The qualitative data were obtained through semi-structured interviews with final year medical students, parents of the final year medical students, house interviews, resident doctors and faculty staff. The participant recruitment was conducted by contacting the school secretary’s office. Consequently, the study was introduced and those interested were given a letter detailing the study aims, and then snowball sampling was utilized. The data was managed by transcribing the interviews and then sorted into themes, categories and coding of the data.

The results of the interviews were categorized into different themes. Namely the quality of instruction, quality of medical training facilities, quality of support, experience studying medicine, frequent industrial action, and the desire to be the best and to be relevant. The interview provided a different life to the quantitative data and allowed the research to demonstrate more the perception of the study participant. For example, in terms of quality of instruction, the numerical data illustrate that 28% were critical of the quality of instruction in the Nigerian medical schools. However, the qualitative data showed that the reason for this is due to the fact that there seems to be a culture of just aiming to pass the exams, rather than acquiring the knowledge needed for professional practice. Moreover, a system of hierarchy takes place in Nigeria where students feel uncomfortable getting into discussions with their teachers. One student stated that “If they don’t like you, you are done” (Awire and Okumagba, 2020, p. 15). The interviews also illustrate that there is a lack of facilities that are either unavailable or nonfunctional, which means that the teachers and staff feel significant pressure delivering a medical curriculum with the lack of facilities. Moreover, many Nigerian medical students take a lot longer to finish their studies, even though they have never failed an exam, as this is due to the strikes that occur which is an obstacle to the students’ education. All of these hindering factors play a role in why students wish to migrate to another country, as they aspire to be the best in their field and wish to demonstrate that they are capable of more than there is to offer in Nigeria.

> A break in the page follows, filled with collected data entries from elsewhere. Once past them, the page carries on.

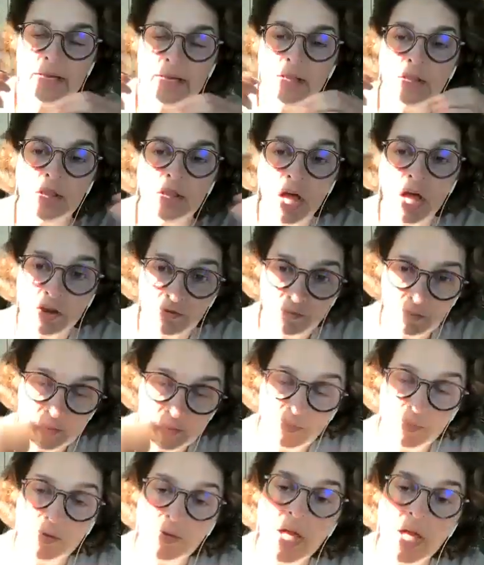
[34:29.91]
Like a lot of
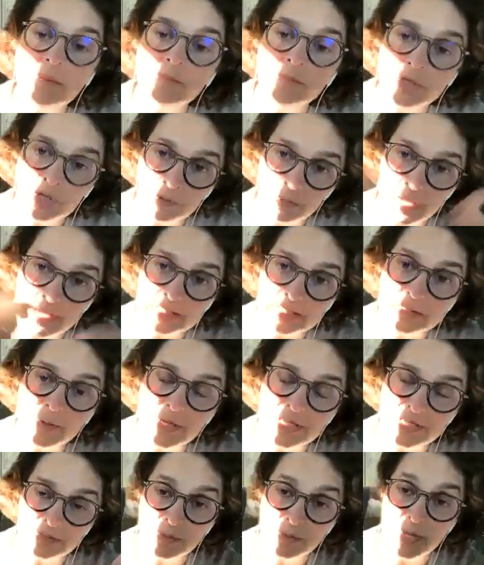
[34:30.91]
people come to us
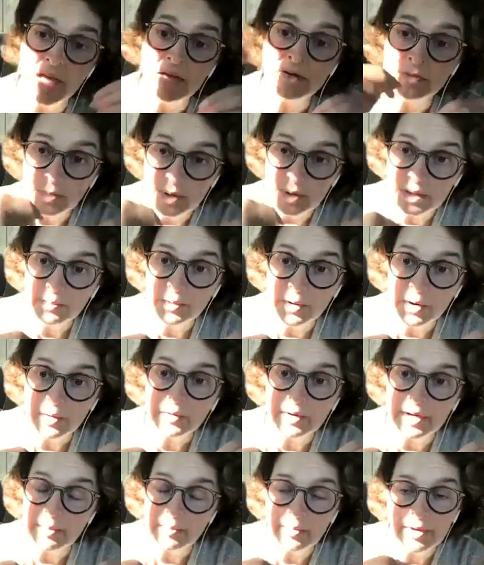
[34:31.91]
because we have a big
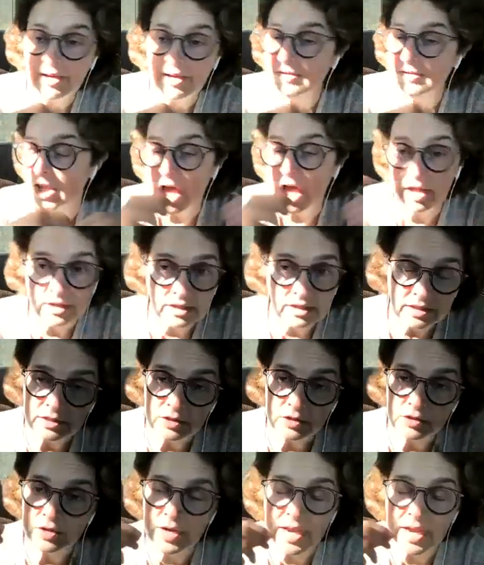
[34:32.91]
program. We have a lot of
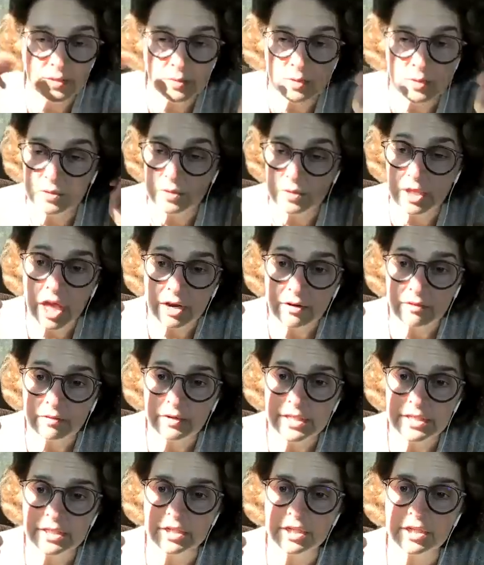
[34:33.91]
clinical trials. We do a lot of
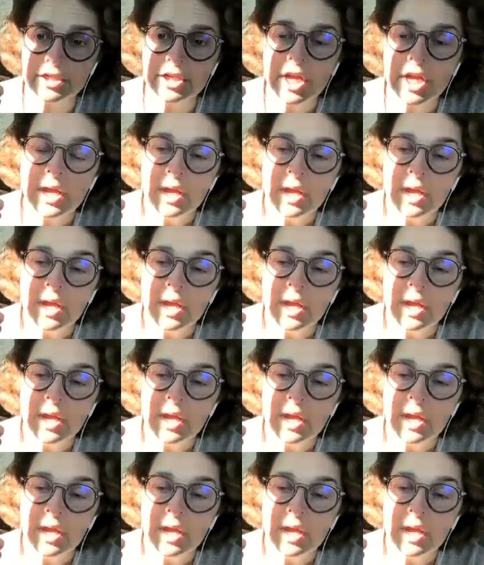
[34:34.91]
research,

The mixed-methods study design of the two-phased methods gives the research more depth as it allows comparison between the quantitative and qualitative data, Furthermore, it reflects the participants’ point of view and gives the research more rich data. In this study, we can see that the survey data display satisfaction of the medical schools. However, if the data were to merely be quantitative, we would not know that there is deep dissatisfaction in what the schools have to offer and what the specific reasons for migration might be. Thus, mixed methods can give contradicting data, which is important because it goes into more depth and allows the research to reflect the true opinion of the topic at hand.

Bibliography

The New Humanitarian. “When there is no village doctor.” (2009)

https://www.thenewhumanitarian.org/feature/2009/02/04/when-there-no-village-doctor

Haseeb, Saud. “The Critical Shortage of Healthcare Workers in Sub-Saharan Africa: A Comprehensive Review.” (2018)

https://ysjournal.com/the-critical-shortage-of-healthcare-workers-in-sub-saharan-africa-a-comprehensive-review/

Awire, Eddy, and Mamodesan T. Okumagba. “Medical education in Nigeria and migration: a mixed-methods study of how the perception of quality influences migration decision making.” MedEdPublish 9 (2020).